Actually, despite your dreams and intentions of creating world peace and building infrastructure in developing countries, you are actually going to go the corporate route. Despite your world travels, Corporate America is going to be the biggest culture shock of your princess life. You will get your butt kicked. You will question and doubt yourself, lose sight of the Golden Girl that you are and feel a lot less interesting and brilliant than your former self. But this all serves a purpose. Another great awakening. The real world can't wait forever and learning doesn't stop just because you graduate from school. Besides, your dreams and goals will change and you will decide to forgo that international trajectory for staying close to home, marrying the all-American boy next door, having 2.3 kids and a house and yard with a white picket fence. So don't cry too long over the boys who will break your heart and stop fretting over things like your weight and whether or not you will ever meet Mr. Right. You will, you will. Just go and do and be. Have your travels and adventures.

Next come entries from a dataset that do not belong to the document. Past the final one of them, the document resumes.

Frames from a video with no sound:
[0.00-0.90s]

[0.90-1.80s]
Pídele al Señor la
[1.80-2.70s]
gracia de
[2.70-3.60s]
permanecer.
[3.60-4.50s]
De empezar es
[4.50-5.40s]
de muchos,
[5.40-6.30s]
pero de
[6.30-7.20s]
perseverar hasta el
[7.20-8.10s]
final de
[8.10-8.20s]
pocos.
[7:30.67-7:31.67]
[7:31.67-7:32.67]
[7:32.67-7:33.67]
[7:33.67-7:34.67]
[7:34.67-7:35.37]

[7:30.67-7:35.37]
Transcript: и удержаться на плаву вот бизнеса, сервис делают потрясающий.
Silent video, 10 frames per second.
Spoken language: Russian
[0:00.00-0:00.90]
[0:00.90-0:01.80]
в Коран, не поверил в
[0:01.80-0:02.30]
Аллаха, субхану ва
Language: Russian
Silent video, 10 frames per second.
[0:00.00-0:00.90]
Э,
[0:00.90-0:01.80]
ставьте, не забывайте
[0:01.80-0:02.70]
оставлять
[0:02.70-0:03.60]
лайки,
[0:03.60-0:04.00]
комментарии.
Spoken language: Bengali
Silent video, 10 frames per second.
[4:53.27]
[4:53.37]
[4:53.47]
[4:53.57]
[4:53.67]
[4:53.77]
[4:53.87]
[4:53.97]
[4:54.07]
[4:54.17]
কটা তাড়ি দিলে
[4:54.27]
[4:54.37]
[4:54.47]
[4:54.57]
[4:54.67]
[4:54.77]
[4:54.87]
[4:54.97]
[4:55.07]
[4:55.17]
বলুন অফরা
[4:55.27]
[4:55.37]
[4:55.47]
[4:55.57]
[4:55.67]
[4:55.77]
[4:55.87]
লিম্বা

Writing to you from 2011, I can tell you that the economy is the pits again, and your wanderlust is in check because your kids aren't old enough to appreciate exotic places yet, and even if they were, you and your husband are too busy putting all that money towards their college education and a mortgage payment to feel like you can spend the money anyhow. So enjoy your 20-something freedom and do not fret, even though you will eventually face some great life-altering challenges. Your life force is very strong and will continue to be so despite what comes. So, keep making wonderful memories to squirrel away for those middle-aged years when you have to be more responsible. Do I make it sound boring? Not at all. Marriage and motherhood are their own special adventure you will not want to miss. You think you are having a good time now? Believe me, nothing you will ever do will be as awesome is being a mom. You'll see.
But for right now, you have so much to look forward to. You will never be this young again. I'm really excited for you and your bright future. Always appreciate it, for you are truly blessed.
Oh, and when you and Laura are on that bus in Bolivia don't just stop at Lake Titicaca, go all the way into Peru and climb Machu Picchu while you still can. Despite my best intentions, it's 2011 and I still haven't made it back. Perhaps there is still time. Maybe I'll take the family.